A lack of padding under my legs means both that my legs are no longer insulated from the ground  and that my quilt doesn't always seal up around me properly above the foot box and below where it meets the pad. The effect of these two things is that my sleep system is a lot less comfortable on colder nights. My bivy prevents any real drafts from sweeping through my sleeping setup, but there's still a noticeably colder patch of air in this open space. This isn't a problem at all on warmer nights, but on the odd chilly night it can be annoying.

With the mild discomfort and the reduction in the warmth that occur when using the inflatable torso-length pad with my summer setup, it seems like I will have to switch out for a regular sized inflatable. Packing enough extra clothing to solve the problem, again, is going to add more unnecessary weight and do a worse job than dedicated sleeping pad will.
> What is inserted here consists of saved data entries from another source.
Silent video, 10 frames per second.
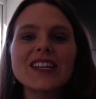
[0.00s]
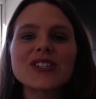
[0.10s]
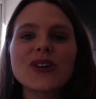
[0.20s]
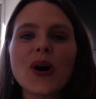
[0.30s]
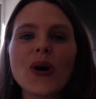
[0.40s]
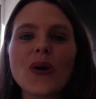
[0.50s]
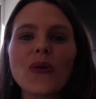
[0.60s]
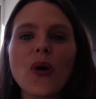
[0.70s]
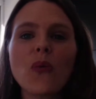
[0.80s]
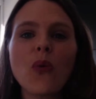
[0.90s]

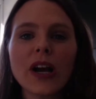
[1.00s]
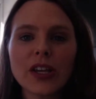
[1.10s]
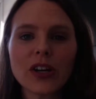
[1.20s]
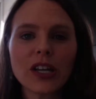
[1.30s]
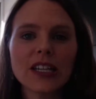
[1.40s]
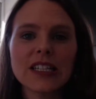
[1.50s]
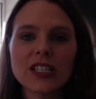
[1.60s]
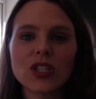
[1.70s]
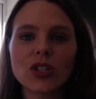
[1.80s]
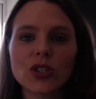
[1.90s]
So what you're going to
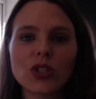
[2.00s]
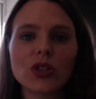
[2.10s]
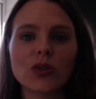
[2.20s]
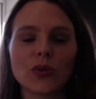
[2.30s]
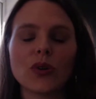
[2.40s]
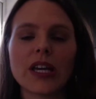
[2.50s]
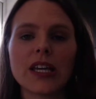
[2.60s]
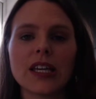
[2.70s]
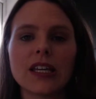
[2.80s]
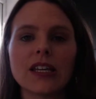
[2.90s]
need to do
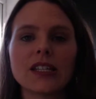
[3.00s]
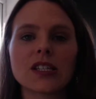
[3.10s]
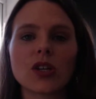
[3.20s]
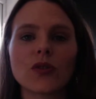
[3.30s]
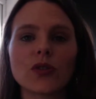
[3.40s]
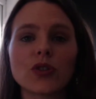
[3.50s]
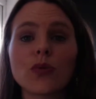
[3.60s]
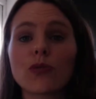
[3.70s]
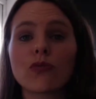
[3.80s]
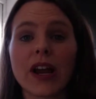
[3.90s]
is
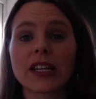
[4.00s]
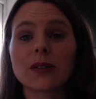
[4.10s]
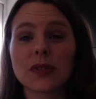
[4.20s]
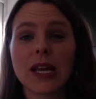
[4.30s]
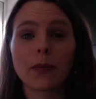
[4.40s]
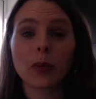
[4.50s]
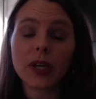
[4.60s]
do a random sample,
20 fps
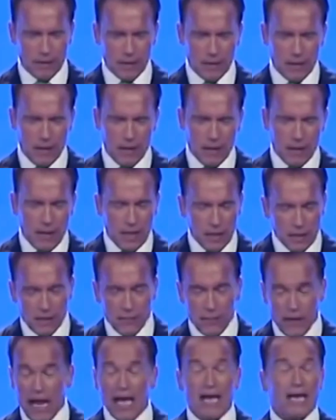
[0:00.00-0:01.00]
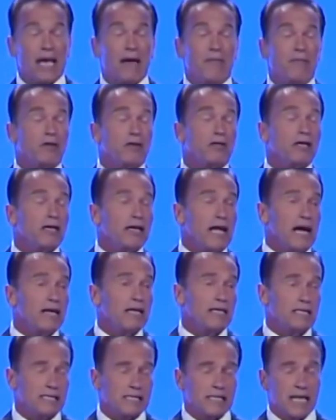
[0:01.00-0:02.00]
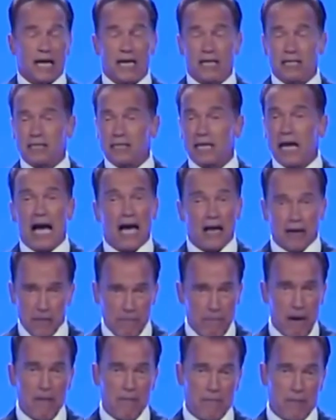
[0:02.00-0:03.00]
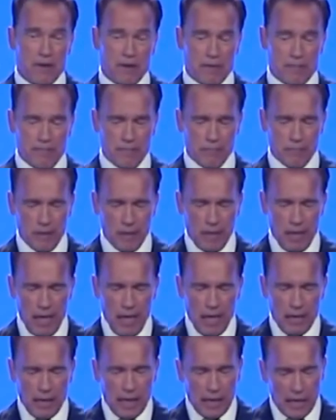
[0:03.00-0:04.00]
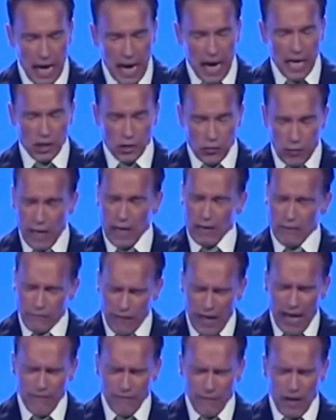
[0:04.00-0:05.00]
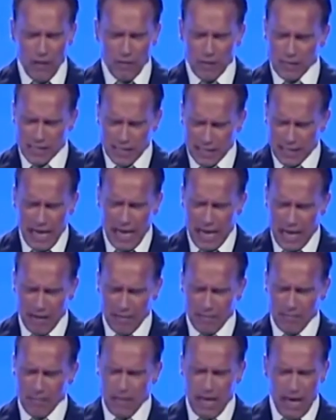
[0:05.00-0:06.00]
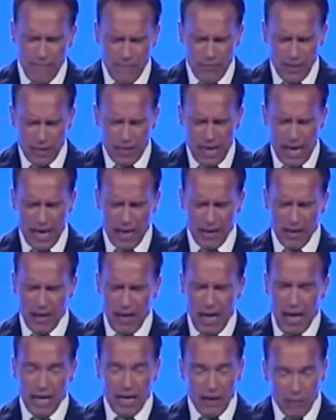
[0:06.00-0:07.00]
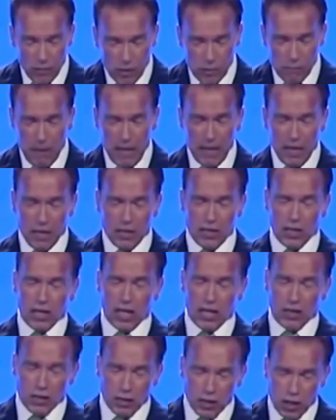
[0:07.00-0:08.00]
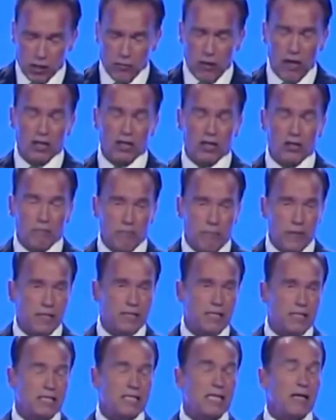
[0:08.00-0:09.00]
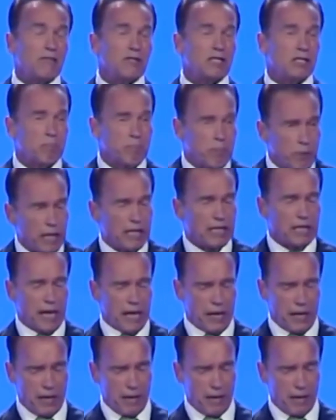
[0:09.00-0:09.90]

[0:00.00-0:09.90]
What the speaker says: Listen, when I came to the United States, I remember that I trained 5 hours a day, every day, and I was managing a construction business, and I was a bricklayer,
On my recent trip to Knoxville to spend some time with one of my closest trail buddies I brought along my large-sized winter inflatable pad to serve as my bed. My buddy has almost no furniture, and his couch is super small. The large winter pad is super heavy, coming in at 20 ounces, and bulkier to pack up meaning that I almost never end up using it on trail. I slept so much more comfortably on the full-length pad that I'm pretty set on swapping to a full pad for my summer kit. 

My winter pad would be overkill for summer, and would increase my pack weight by too large of a percentage for me to seriously consider using it when I go out this May. 

So, I'm looking for a new regular-sized sleeping pad.

The full-size version of my current inflatable is going to add about 4 ounces to my summer kit. Happily, this 4 ounce addition will not push me over the 5 pound "super ultralight" mark. I've been very happy with the performance and durability of the pad to date, and I'm sure that I'd be just as happy with the full-length version of the same pad, but I'm going to shop around pretty thoroughly and see if there are any other options that stand out. 

I have a couple of months to get what ever I need, which is nice though probably unnecessary. When push comes to shove I know I'll go with the regular version of the pad I have if I'm not confident in the reviews for and features of what I find online.